* PROMPT
Leaving all pictures aside, write out the records below precisely as given.

** AVAILABLE RECORDS follows **

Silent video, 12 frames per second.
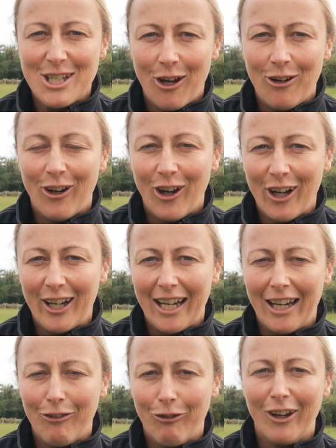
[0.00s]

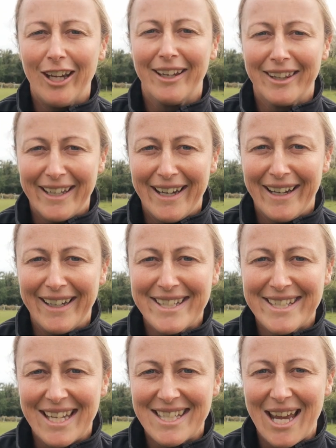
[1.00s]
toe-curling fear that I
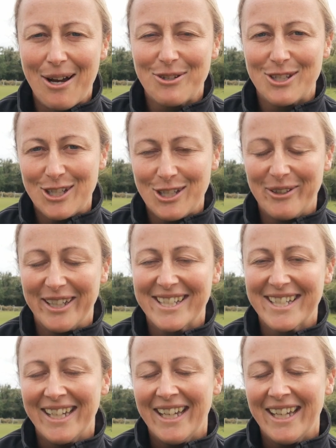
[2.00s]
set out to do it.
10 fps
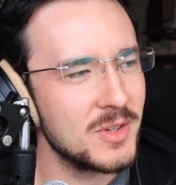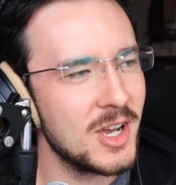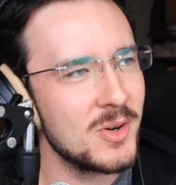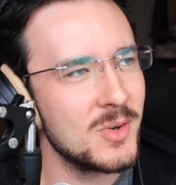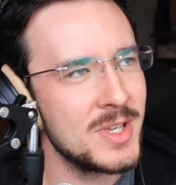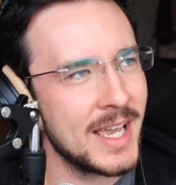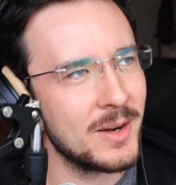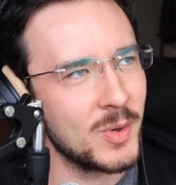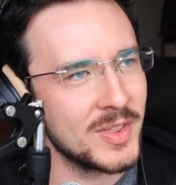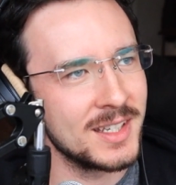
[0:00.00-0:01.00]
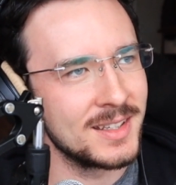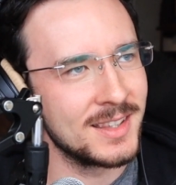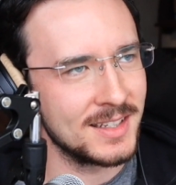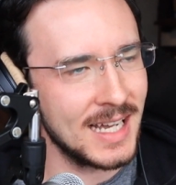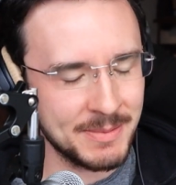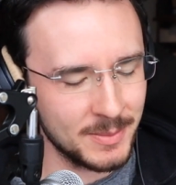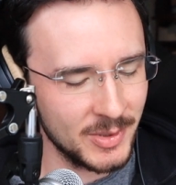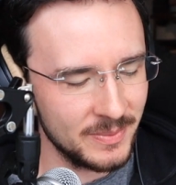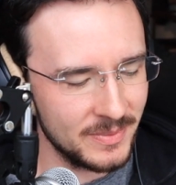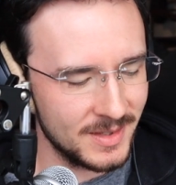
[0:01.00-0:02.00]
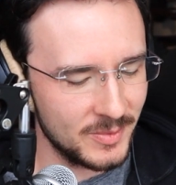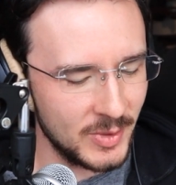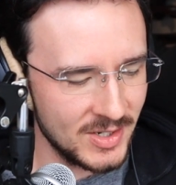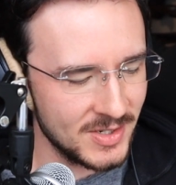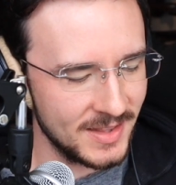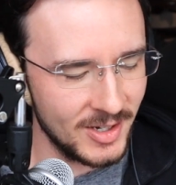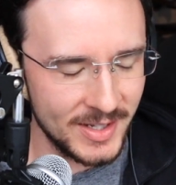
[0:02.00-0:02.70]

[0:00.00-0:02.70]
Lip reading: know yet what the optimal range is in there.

** End of AVAILABLE RECORDS **

* ANSWER TO THIS TASK
Silent video, 12 frames per second.
[0.00s]

[1.00s]
toe-curling fear that I
[2.00s]
set out to do it.
10 fps
[0:00.00-0:01.00]
[0:01.00-0:02.00]
[0:02.00-0:02.70]

[0:00.00-0:02.70]
Lip reading: know yet what the optimal range is in there.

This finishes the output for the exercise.